◆ Problem details: A verbatim printing of the entries that follow is needed; pictures must not appear in it.

·····

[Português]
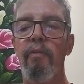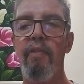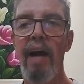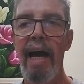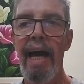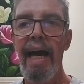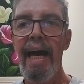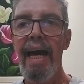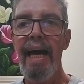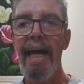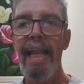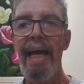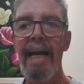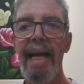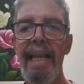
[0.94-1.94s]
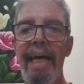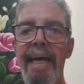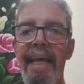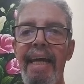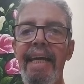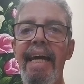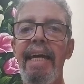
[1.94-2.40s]
Fala
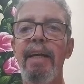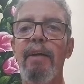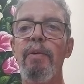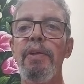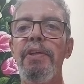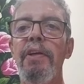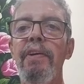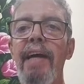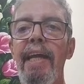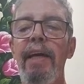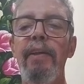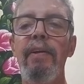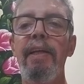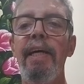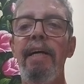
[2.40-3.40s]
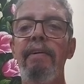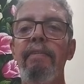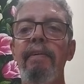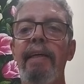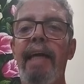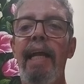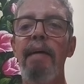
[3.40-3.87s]
galera, e aí, curtindo o canal do
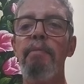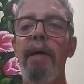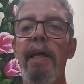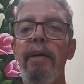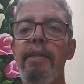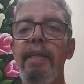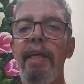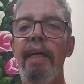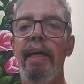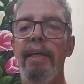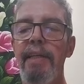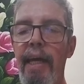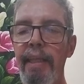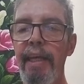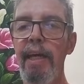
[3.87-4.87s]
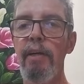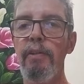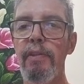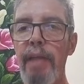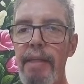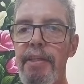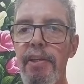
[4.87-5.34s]
Leão? Aquela moralzinha, já deu?
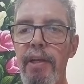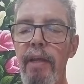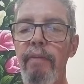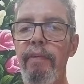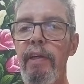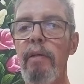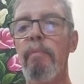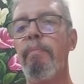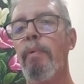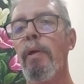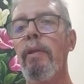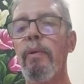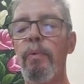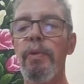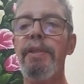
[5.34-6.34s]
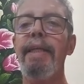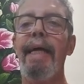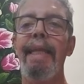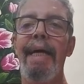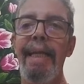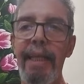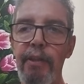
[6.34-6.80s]
Já se inscreveu? Pô, não custa
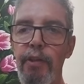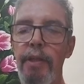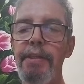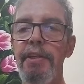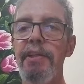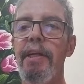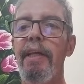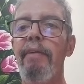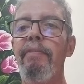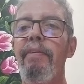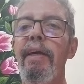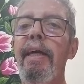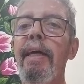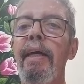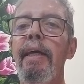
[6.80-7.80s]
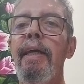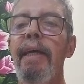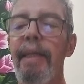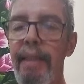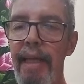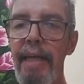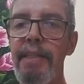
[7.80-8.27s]
nada, é só se inscrever,
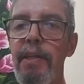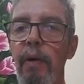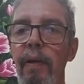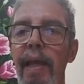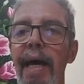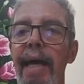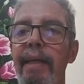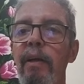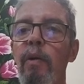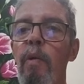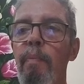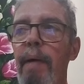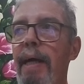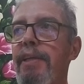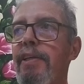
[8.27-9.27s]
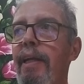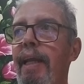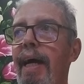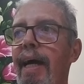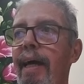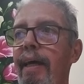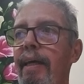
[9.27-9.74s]
dar seu like,
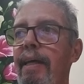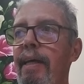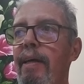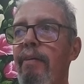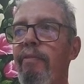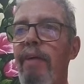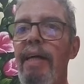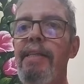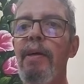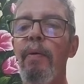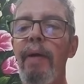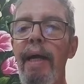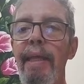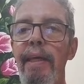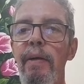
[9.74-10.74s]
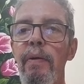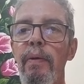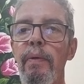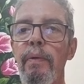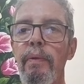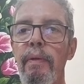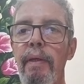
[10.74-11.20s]
compartilhar, fazer o
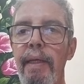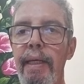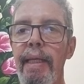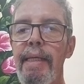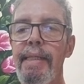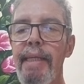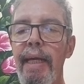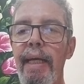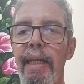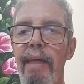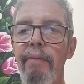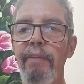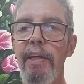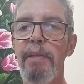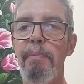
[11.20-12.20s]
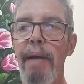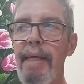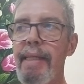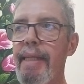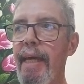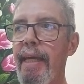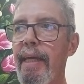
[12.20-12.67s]
canal crescer cada vez
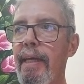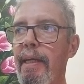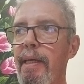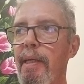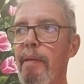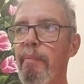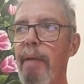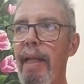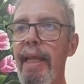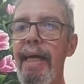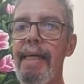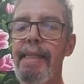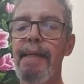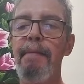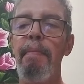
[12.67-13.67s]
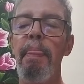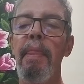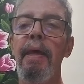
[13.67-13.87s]
mais aí, beleza?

·····

◆ Response to this exercise:
[Português]
[0.94-1.94s]
[1.94-2.40s]
Fala
[2.40-3.40s]
[3.40-3.87s]
galera, e aí, curtindo o canal do
[3.87-4.87s]
[4.87-5.34s]
Leão? Aquela moralzinha, já deu?
[5.34-6.34s]
[6.34-6.80s]
Já se inscreveu? Pô, não custa
[6.80-7.80s]
[7.80-8.27s]
nada, é só se inscrever,
[8.27-9.27s]
[9.27-9.74s]
dar seu like,
[9.74-10.74s]
[10.74-11.20s]
compartilhar, fazer o
[11.20-12.20s]
[12.20-12.67s]
canal crescer cada vez
[12.67-13.67s]
[13.67-13.87s]
mais aí, beleza?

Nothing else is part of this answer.